Top of Information supplied
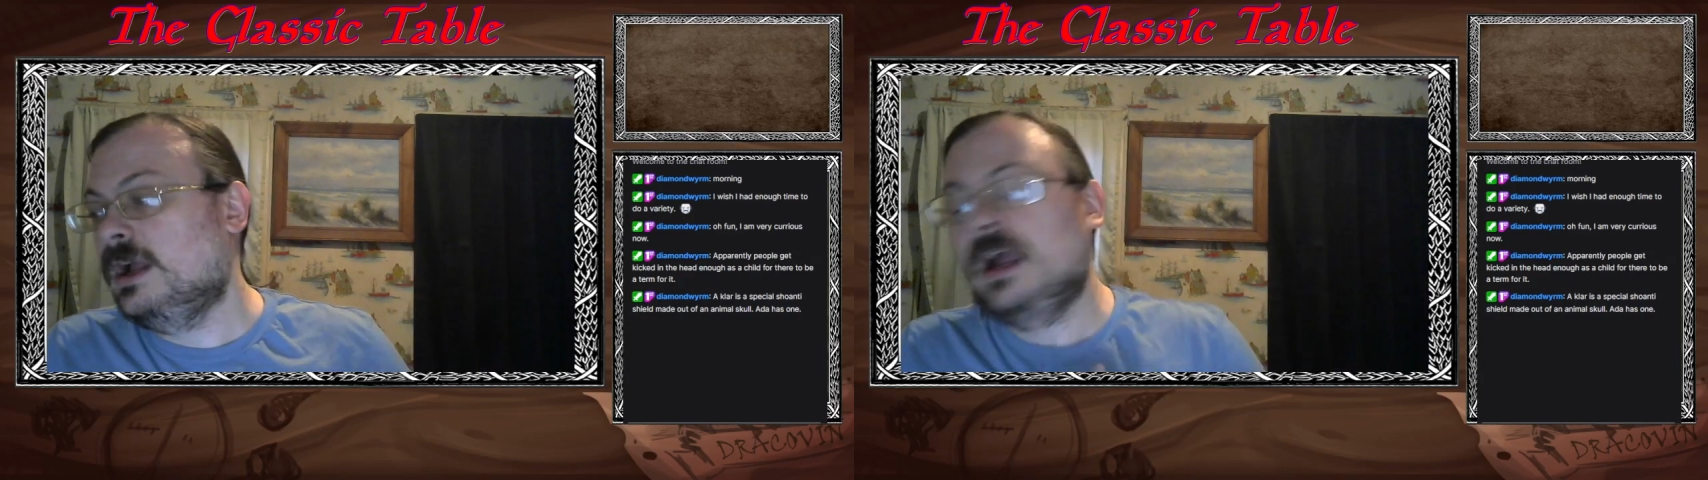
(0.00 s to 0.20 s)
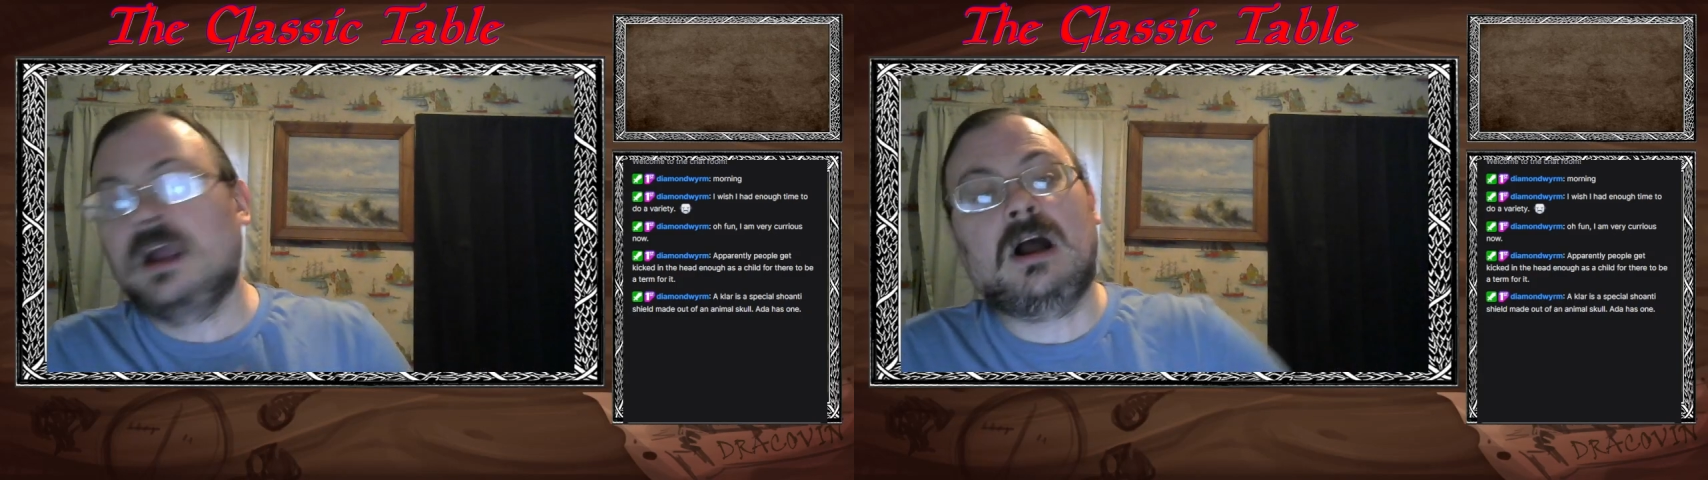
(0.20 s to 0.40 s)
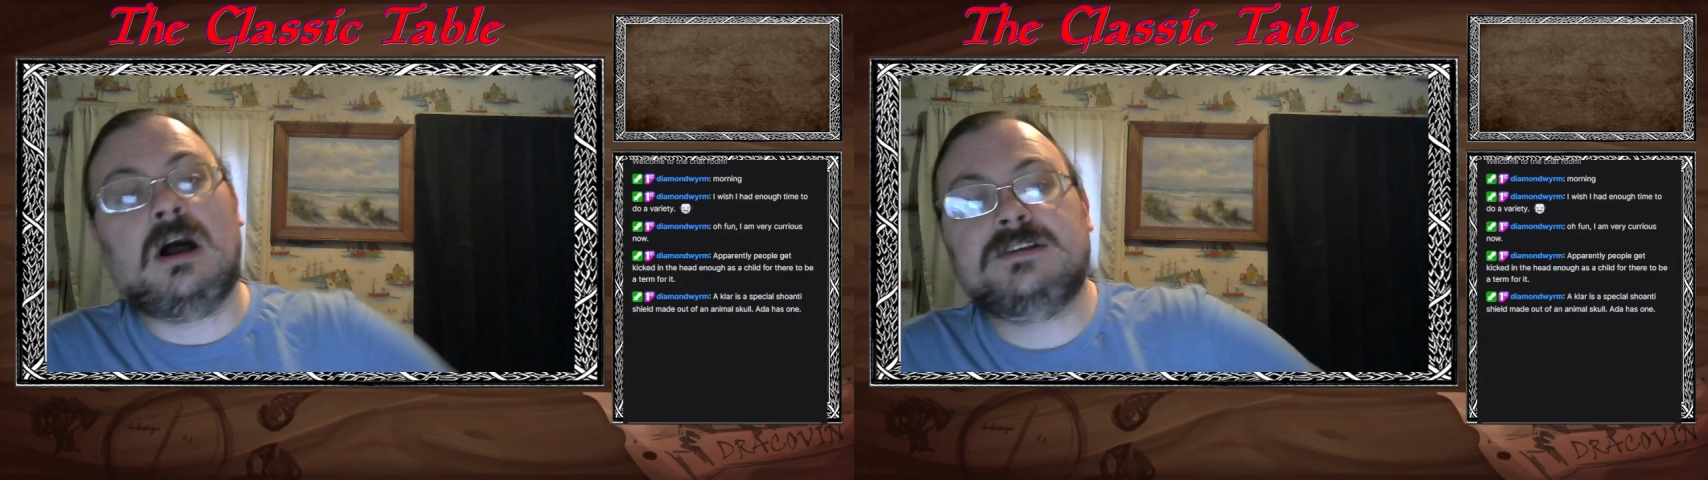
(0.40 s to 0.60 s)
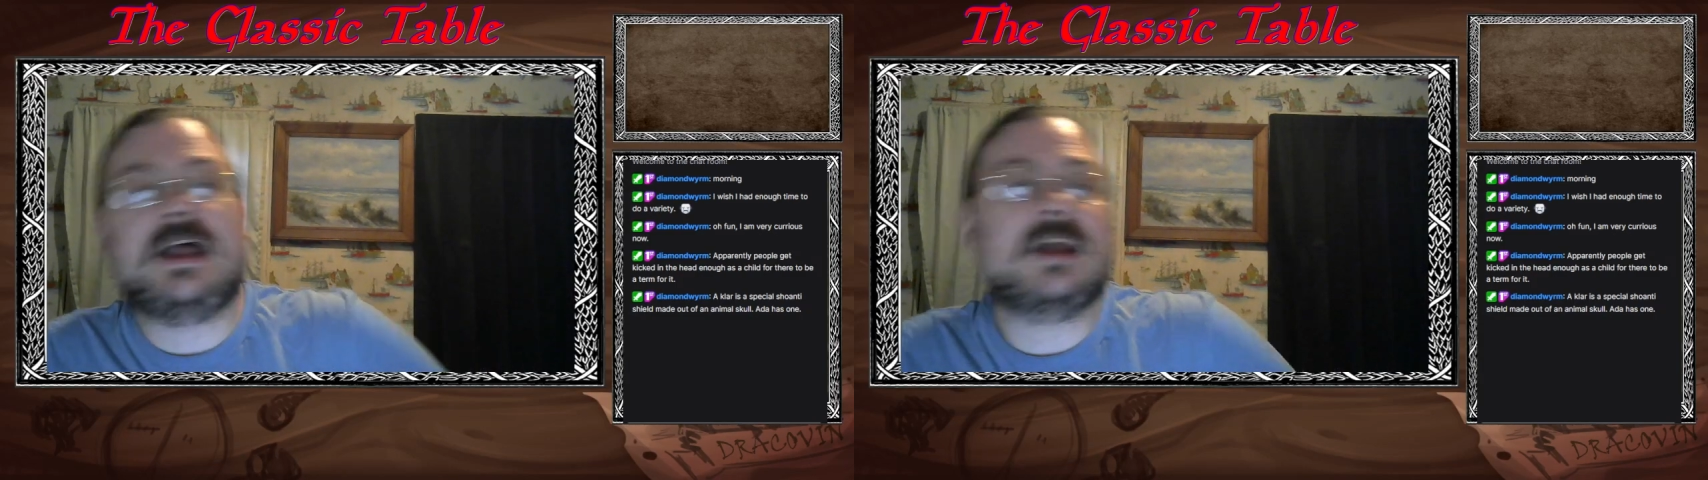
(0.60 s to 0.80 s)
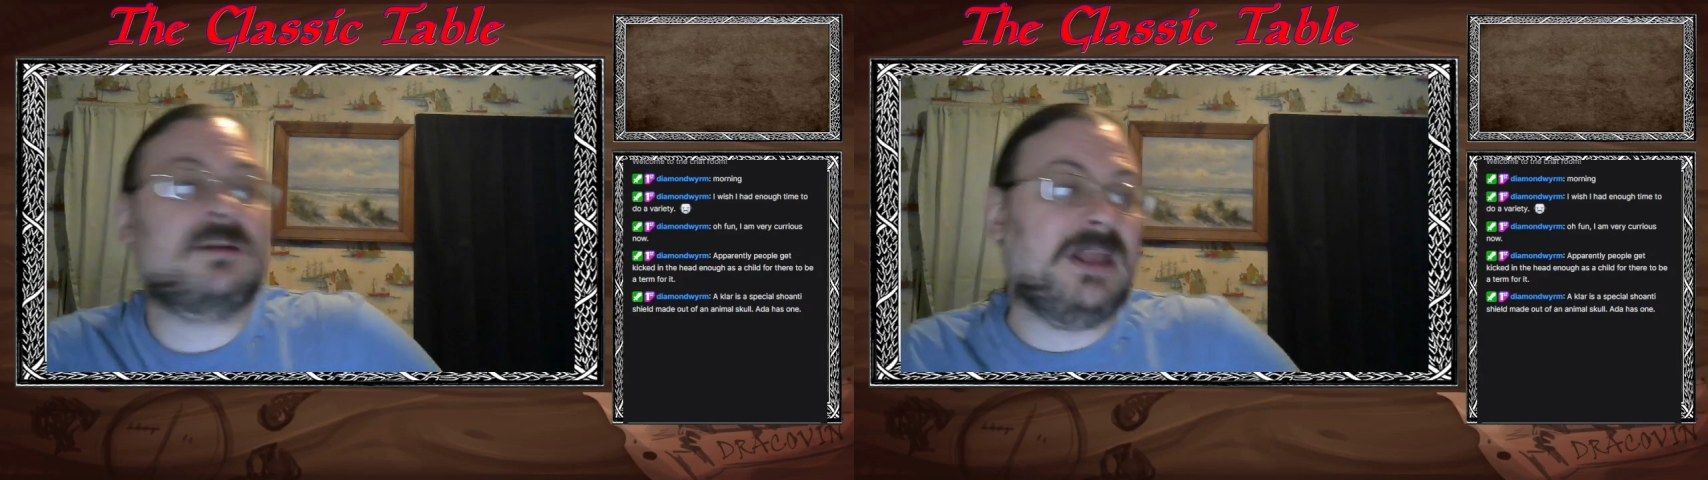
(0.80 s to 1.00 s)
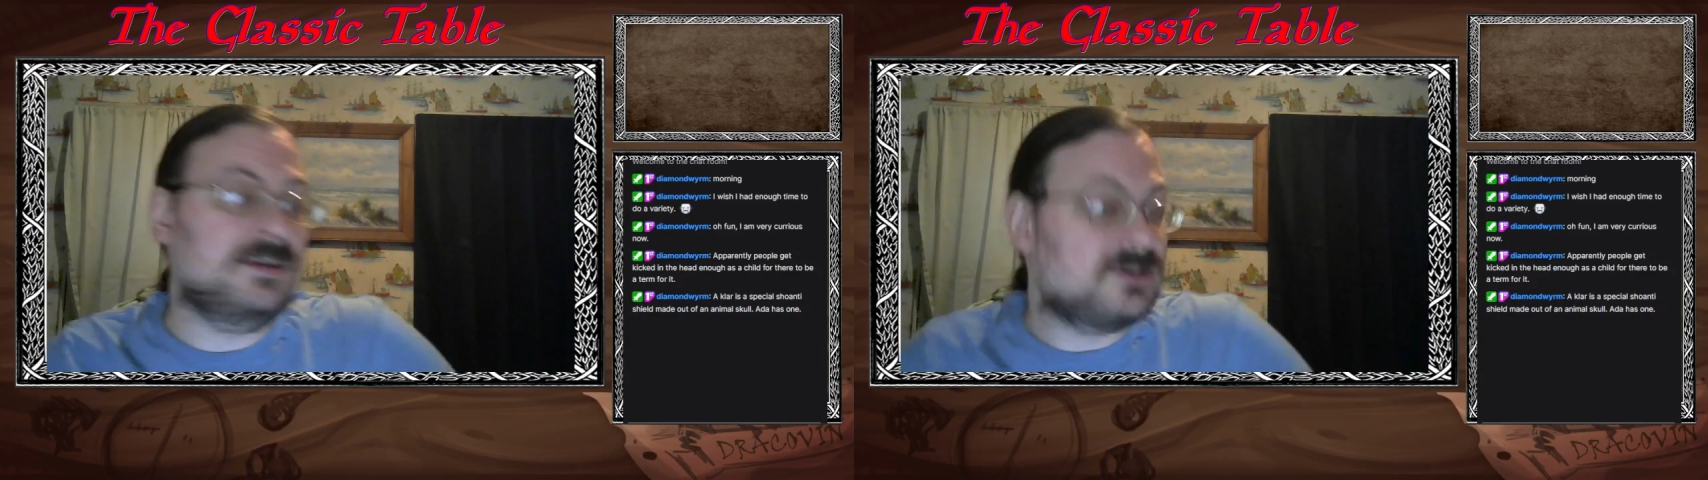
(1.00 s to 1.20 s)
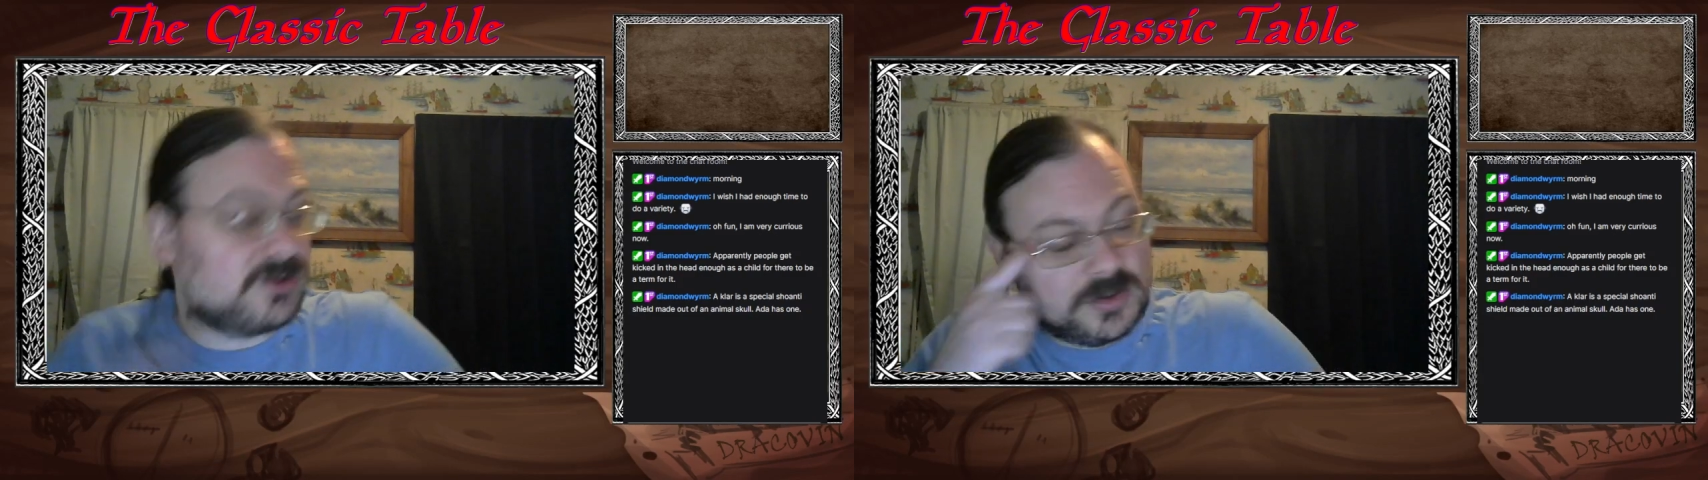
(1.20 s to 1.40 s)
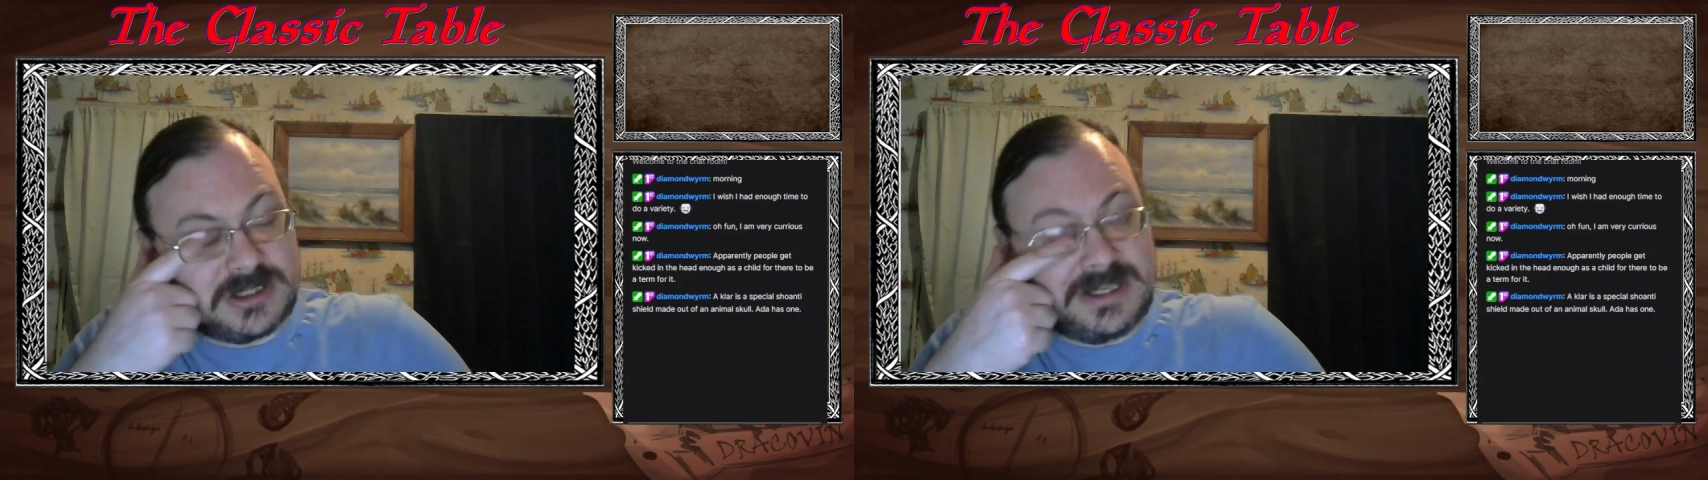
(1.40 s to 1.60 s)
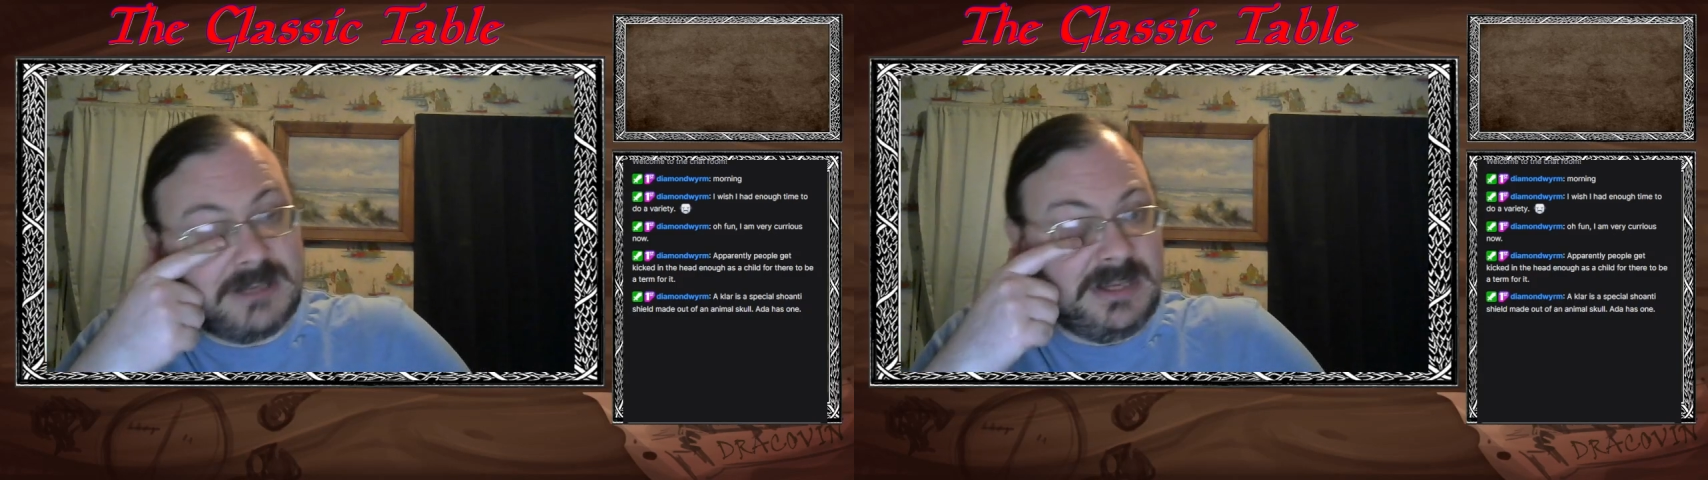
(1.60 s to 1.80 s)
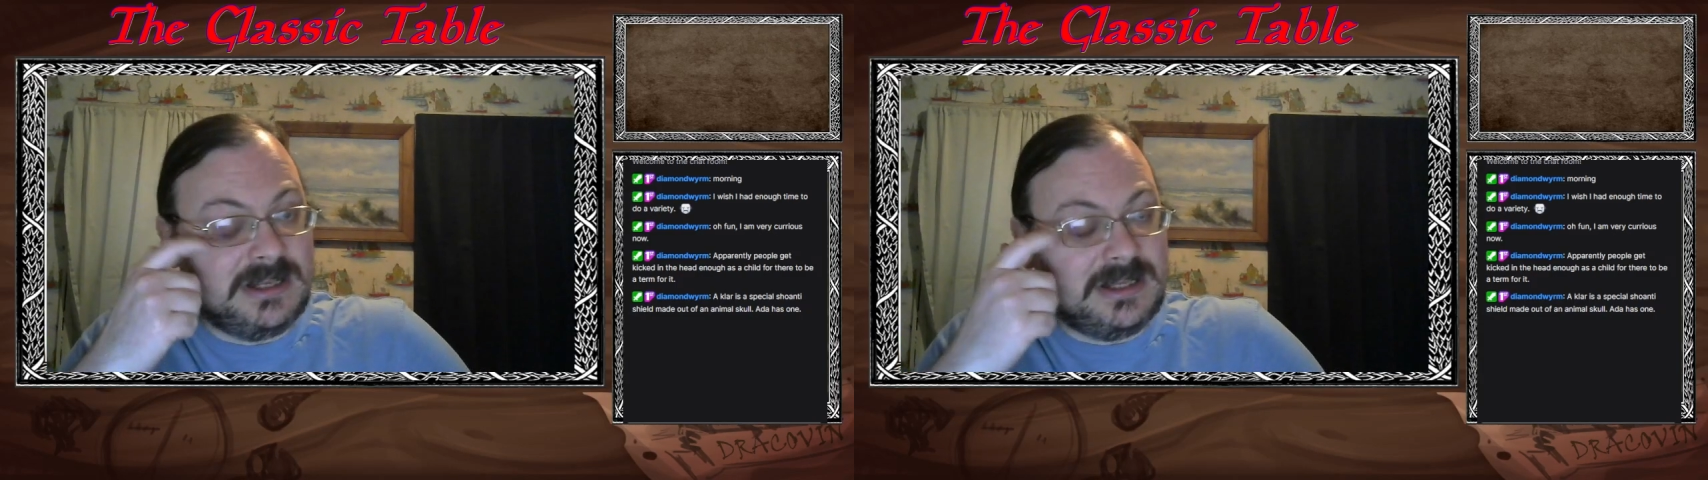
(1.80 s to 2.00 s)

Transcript: to contact me socially,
Bottom of Information supplied
- What this task involves:
Your copy should hold all the data word for word. It should hold no pictures.

- Exercise solution:
(0.00 s to 0.20 s)
(0.20 s to 0.40 s)
(0.40 s to 0.60 s)
(0.60 s to 0.80 s)
(0.80 s to 1.00 s)
(1.00 s to 1.20 s)
(1.20 s to 1.40 s)
(1.40 s to 1.60 s)
(1.60 s to 1.80 s)
(1.80 s to 2.00 s)

Transcript: to contact me socially,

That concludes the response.